答えから言うと、コンテンツは「作品」、制作は「作業」だからです。
無料コンテンツをダウンロードしても、すでに制作したものであるため、制作者の負担は一切増えません。(制作者に無料でコンテンツを使わせてくれ、とメールで問い合わせされるなどの事務作業を要するケースを除く)しかし、作ってくれという場合は、制作をするという作業が発生します。制作という作業が発生するということは、クライアントの求める作品を作るために、考案し、制作し、納品することに時間や労力を費やす事になります。これを一言で言うと「仕事」です。
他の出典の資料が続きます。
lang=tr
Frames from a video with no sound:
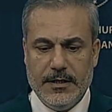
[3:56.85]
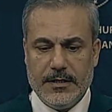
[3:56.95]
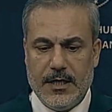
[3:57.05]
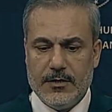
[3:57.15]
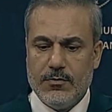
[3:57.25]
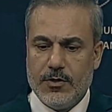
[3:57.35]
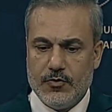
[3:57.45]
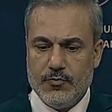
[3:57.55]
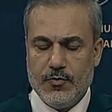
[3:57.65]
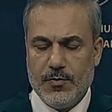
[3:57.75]
Daha sonra
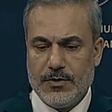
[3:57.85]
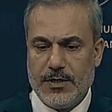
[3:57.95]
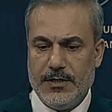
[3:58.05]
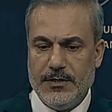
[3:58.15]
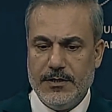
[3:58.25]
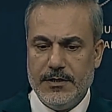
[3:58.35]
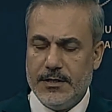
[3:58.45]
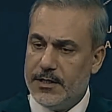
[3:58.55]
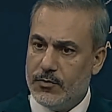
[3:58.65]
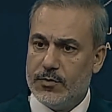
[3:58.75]
Cumhurbaşkanıydı.
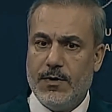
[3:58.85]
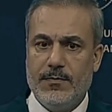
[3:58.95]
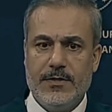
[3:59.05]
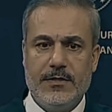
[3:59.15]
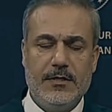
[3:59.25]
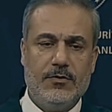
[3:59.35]
Yine o zaman bizleri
つまり、無償でコンテンツを制作させるというのは「タダ働きしろ」と言うようなものです。ボランティアは自発的に行うものですが、無償での依頼は「ボランティアの強要」なのでおかしな話です。クリエイターじゃない人でさえも、昨今のクリエイターの無償請負に反対する理由は、それを自分の立場に落とし込み、タダ働きする・割の合わない仕事を強要されると理解したことによるものと言えるでしょう。
無料・激安には理由がある
楽曲制作は1曲数千円でできるわけがありません。
仮に、1曲5000円で、1日に2曲(楽曲にもよるがプロでもギリギリのペース)作れるとして、週5日4週間で換算すると月20万円です。この額面だけを見ると生活を確立するには十分と思われるかもしれませんが、生活するにもかなりギリギリの金額で余剰がなく、ある時体調を崩したり機材が破損したりといったアクシデントに見舞われれば挽回のしようもなくそれっきりです。それ以前に、毎日2曲作る必要がある請負状況自体が理論値であり、実際は仕事の奪い合いになるので画餅です。
それでもなお、それだけの金額を打ち出せるというのであれば、それは制作を本業としていない、別の安定した収入を確立している人か、生活に困らない環境にある人といえるでしょう。どちらにせよ、プロとしてクリエイター業に臨んでいるとはいえません。
近年、クリエイターに対する不遇な扱いが問題視されることが多くなり、それは世の中を動かそうというパワーになっている、そう感じます。
クリエイターがクリエイター業を「食業」とするためには、クリエイターが毅然と買い叩きに屈しないことも大切ですが、クリエイターという仕事が専門的な技術職であり、決して好きの延長線上でやっている安い仕事ではないことをはっきりとし、クリエイターという1職業である認識を確立しなければなりません。
そのためにも、この記事を見ている皆様には、いまクリエイターが貧している窮状と、それを是正しようという動きがあることを理解してほしいと、願うばかりです。